Saved data entries
■ ■ ■ ■ ■

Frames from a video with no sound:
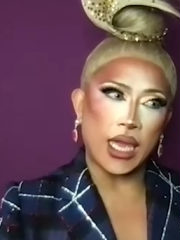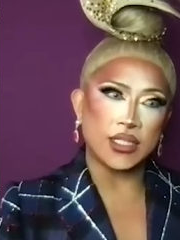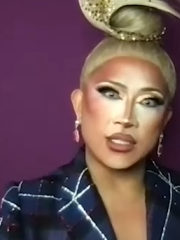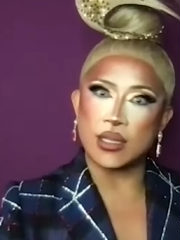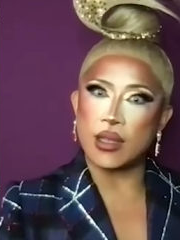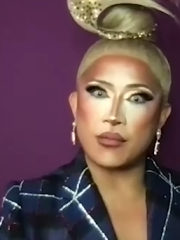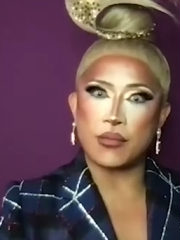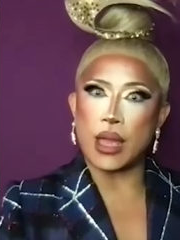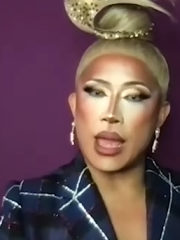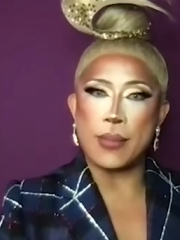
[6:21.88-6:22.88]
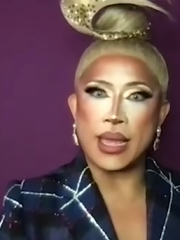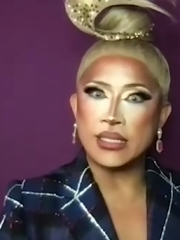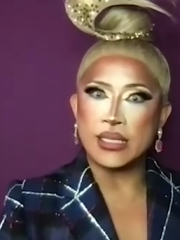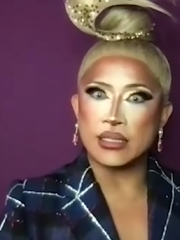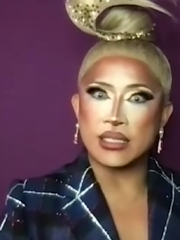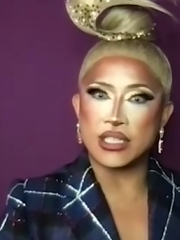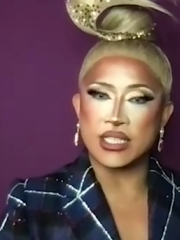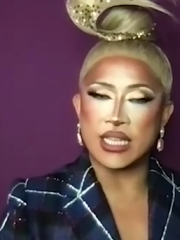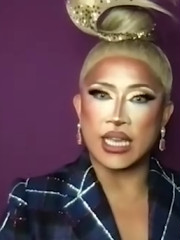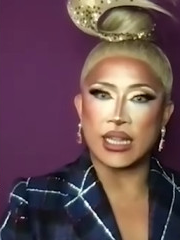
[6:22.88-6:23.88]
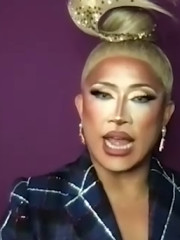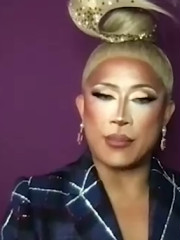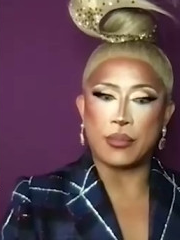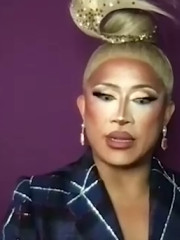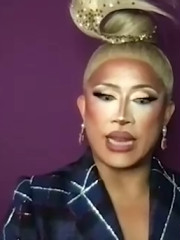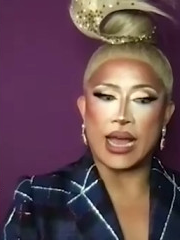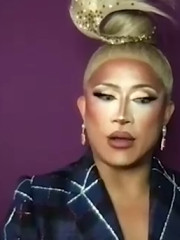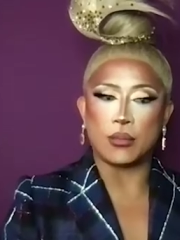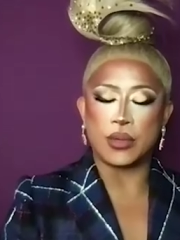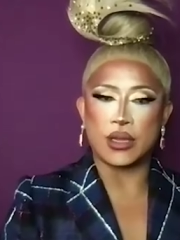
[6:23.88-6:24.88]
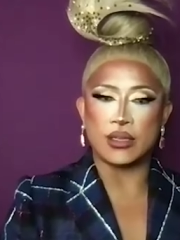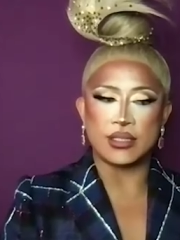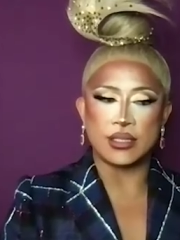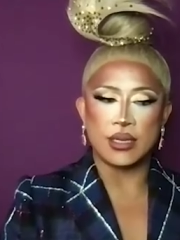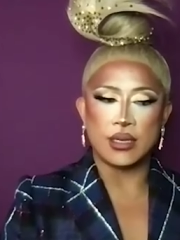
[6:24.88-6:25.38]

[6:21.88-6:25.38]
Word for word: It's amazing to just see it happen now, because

■ ■ ■ ■ ■

WORK REQUEST - Would you give the data above again word for word, skipping any images?

TASK OUTPUT -
Frames from a video with no sound:
[6:21.88-6:22.88]
[6:22.88-6:23.88]
[6:23.88-6:24.88]
[6:24.88-6:25.38]

[6:21.88-6:25.38]
Word for word: It's amazing to just see it happen now, because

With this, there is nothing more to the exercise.